Year One, then, leaves its reader asking where such a fall out of modernity might take us? What kinds of community emerge from the disappearance of origin stories? What forms of historical writing can both accept the dispersion of entrenched differences and refuse reductive homogeneity?

One potential weakness of Year One is its emphasis on transcendence. Buck-Morss casts modernity in an almost entirely negative light and, therefore, argues that we must move beyond its terms absolutely. Yet we might ask: Has identity (a key term of modernity for Buck-Morss) not also produced forms of emancipatory politics? Are all adoptions of modernity’s terms equivalent? How do we think about feminist, postcolonial or diasporic writers who have immanently reclaimed modernity’s terms? Buck-Morss avoids these difficult questions by refusing to engage in key contemporary debates and, instead, turning to an ‘outside’ of modernity through the first century.

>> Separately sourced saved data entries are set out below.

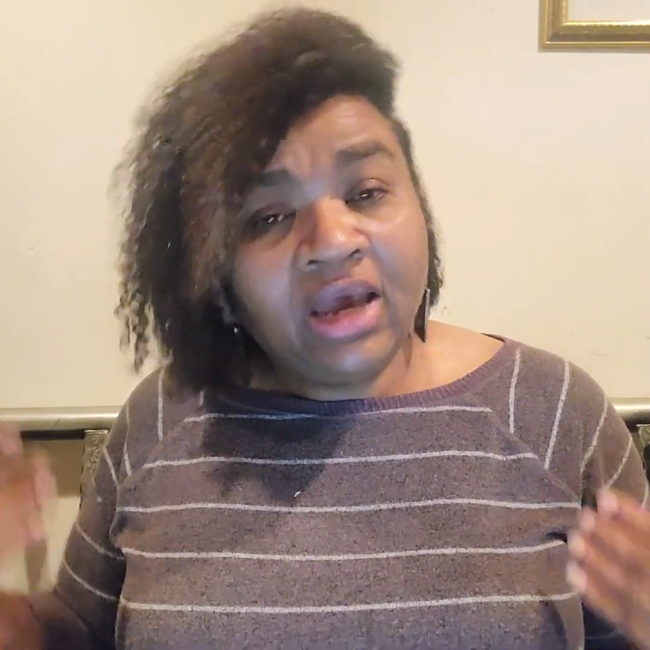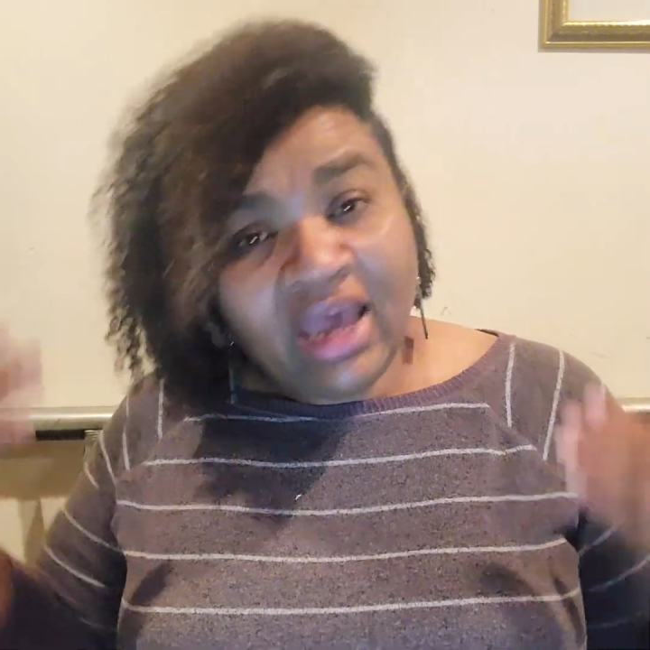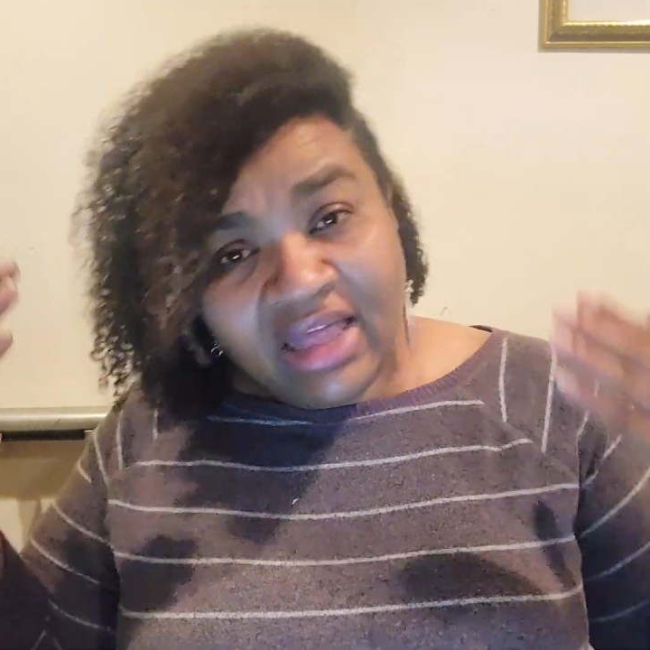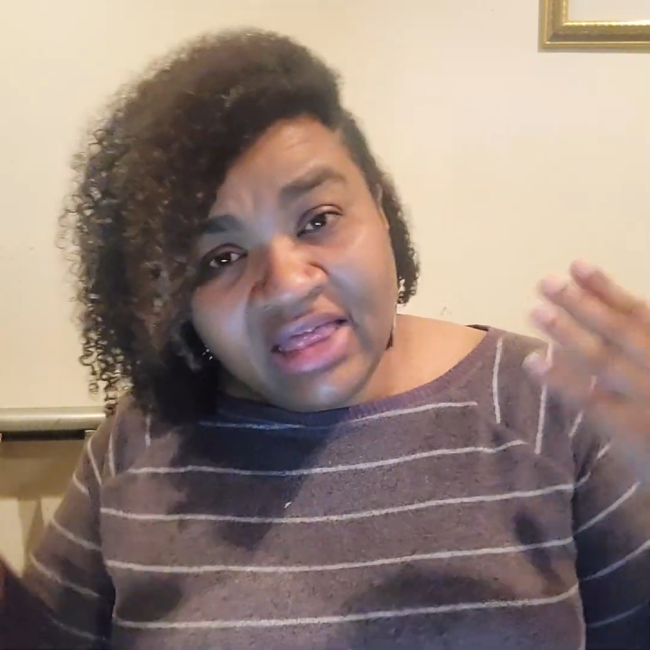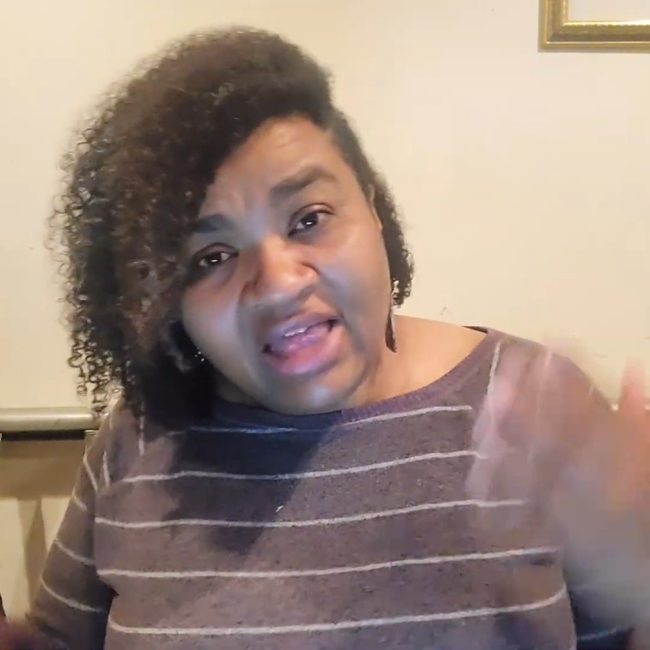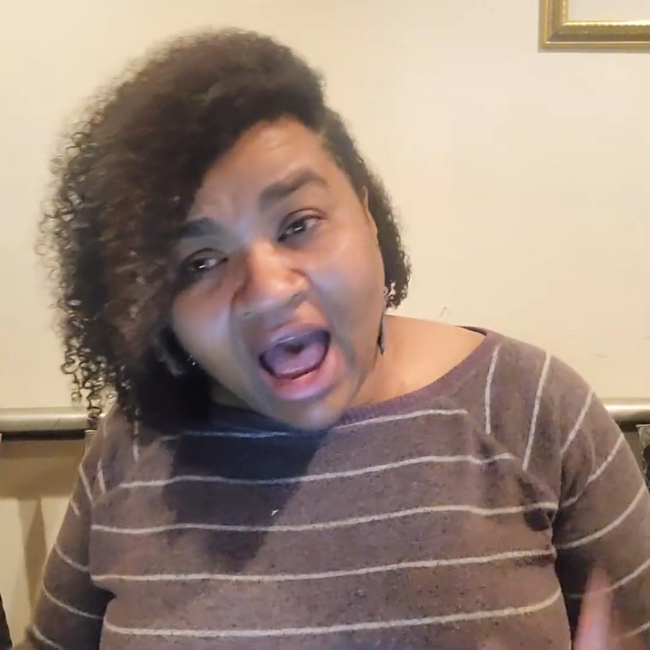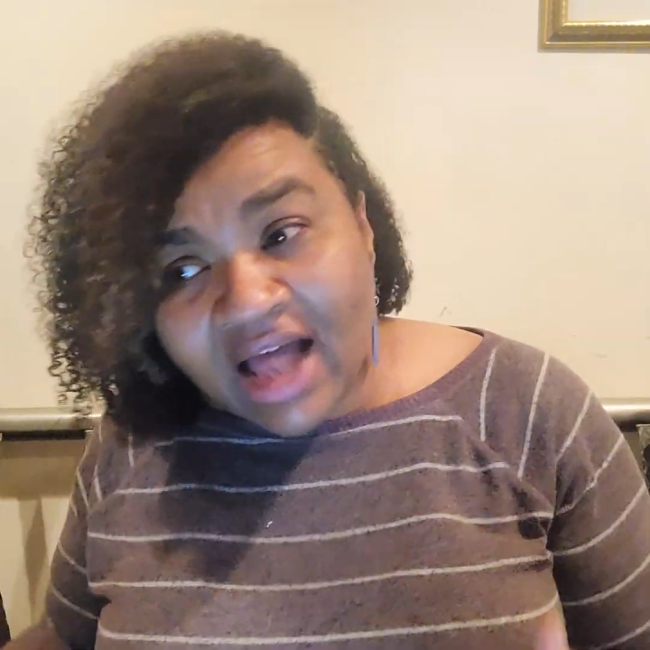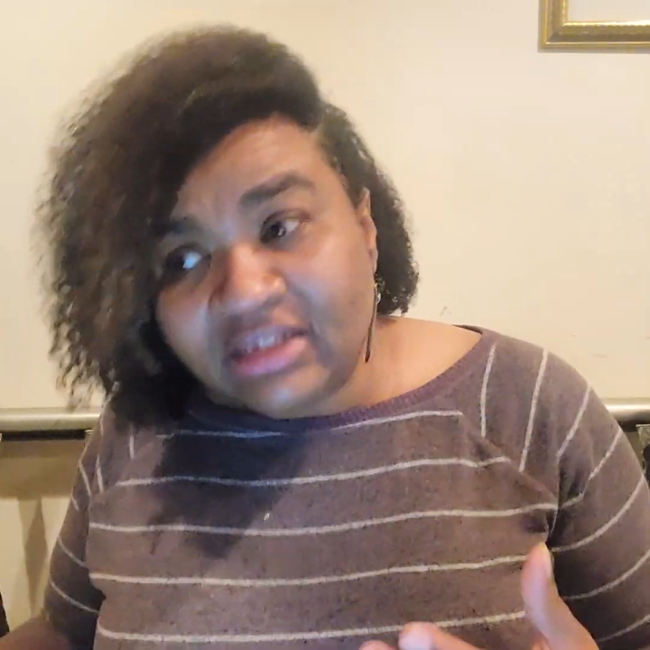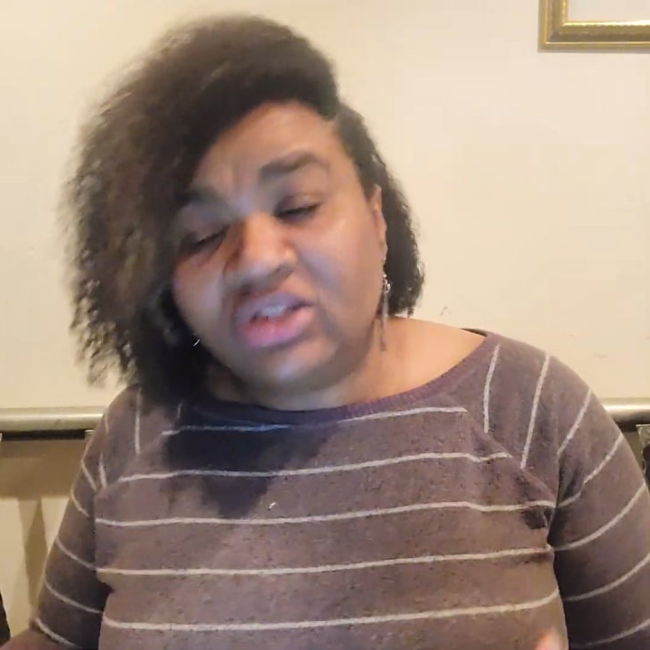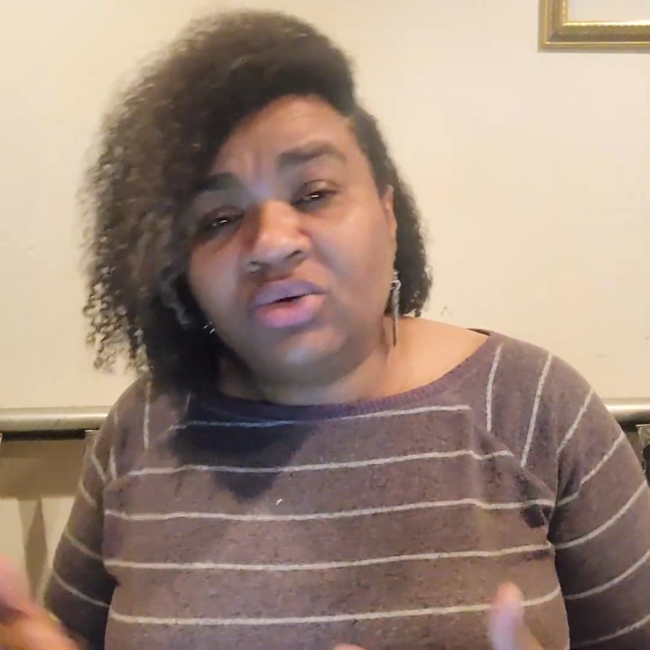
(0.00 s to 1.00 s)
And
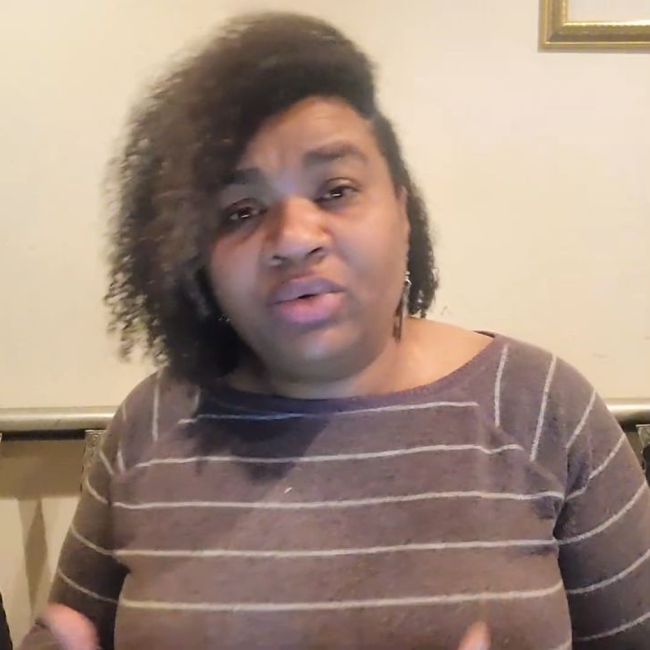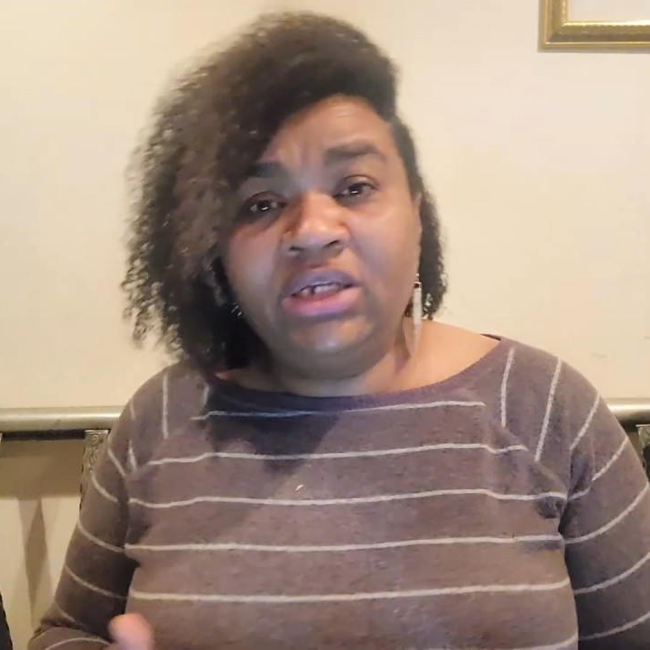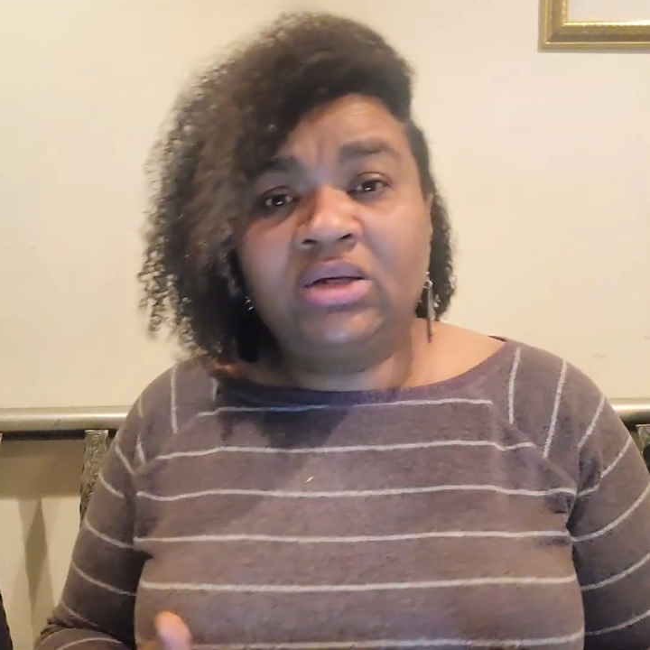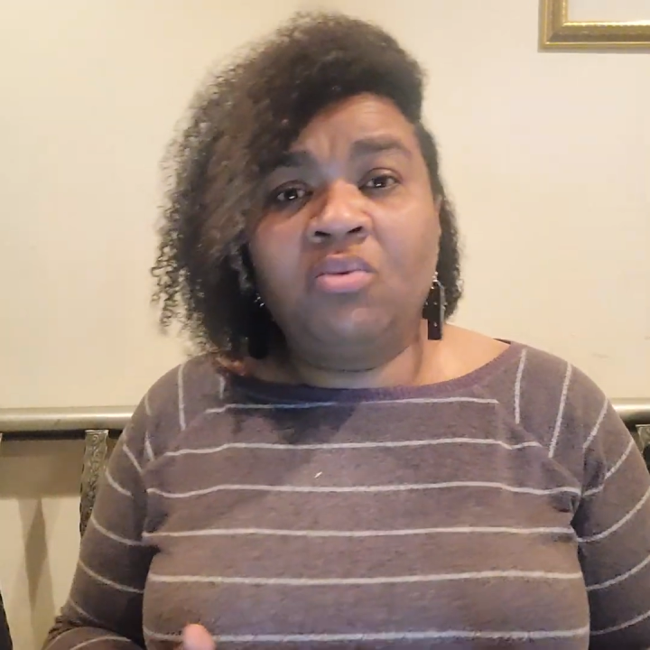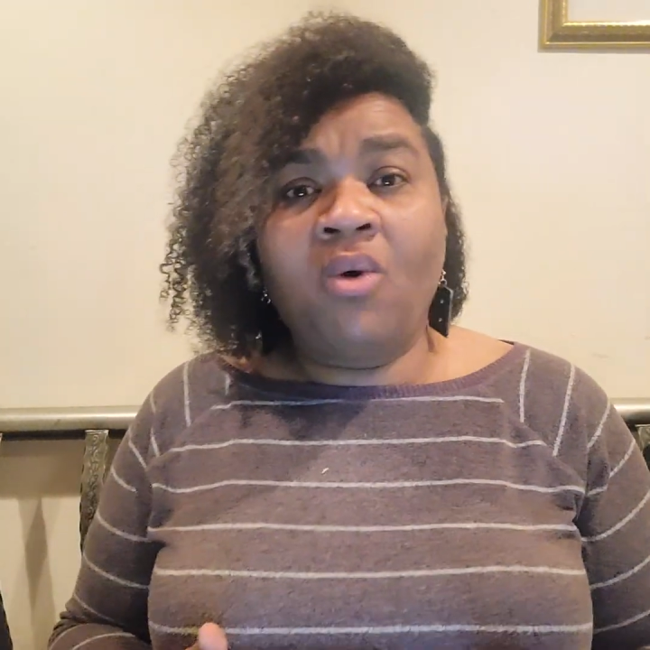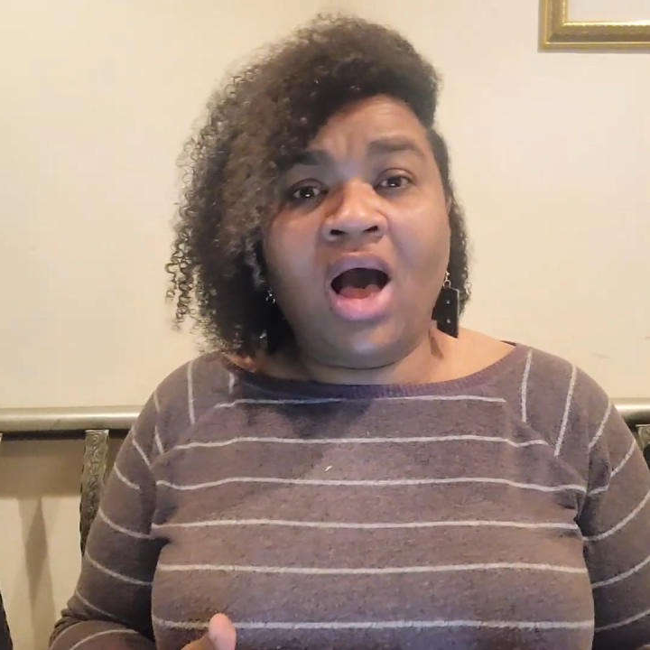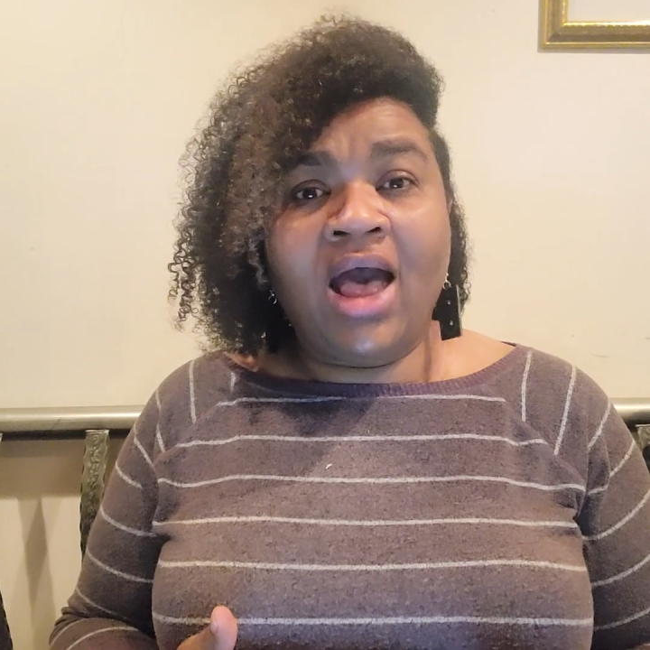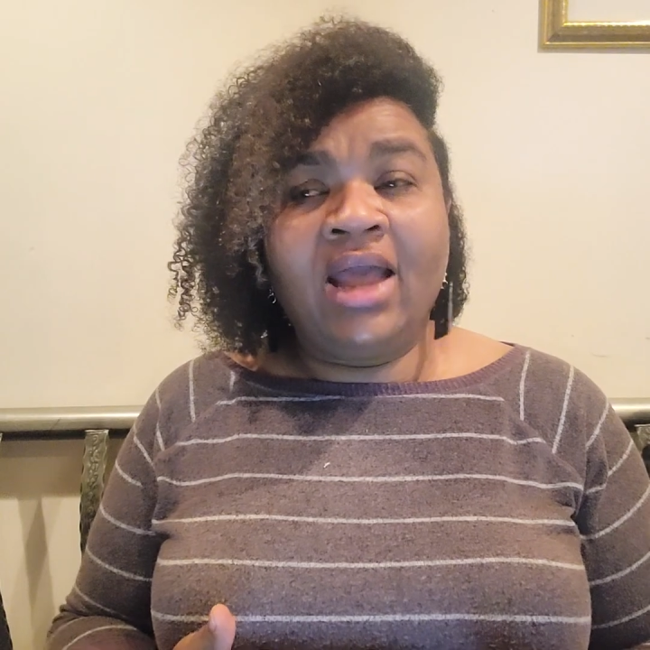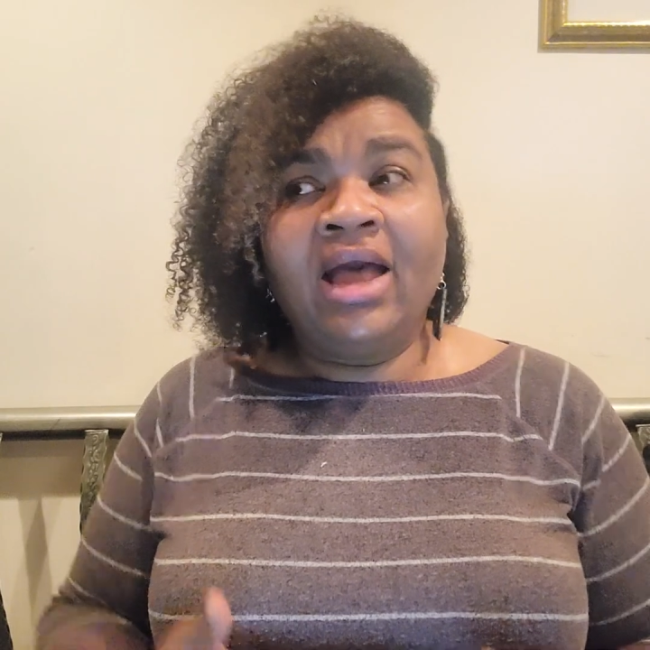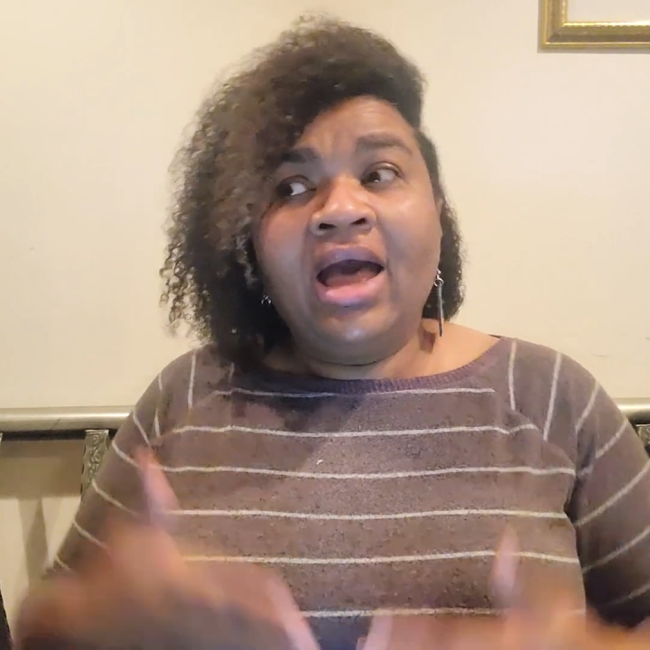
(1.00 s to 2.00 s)
that's the reason
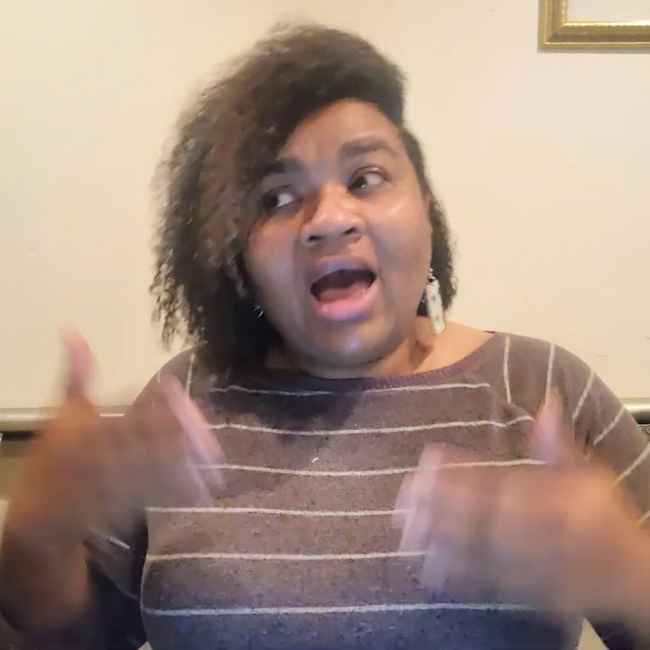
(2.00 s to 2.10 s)
why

On the other hand, the strength of Year One is its commitment to a new vision of philosophy, history and politics. Year One seeks to remind us that we need not think of the past or the present as ossified. We can discover unexpected worlds in historical archives. And, inspired by these discoveries, we can think in a radically different manner about disciplinary structures, the future of the humanities, and the binds that connect us across space and time.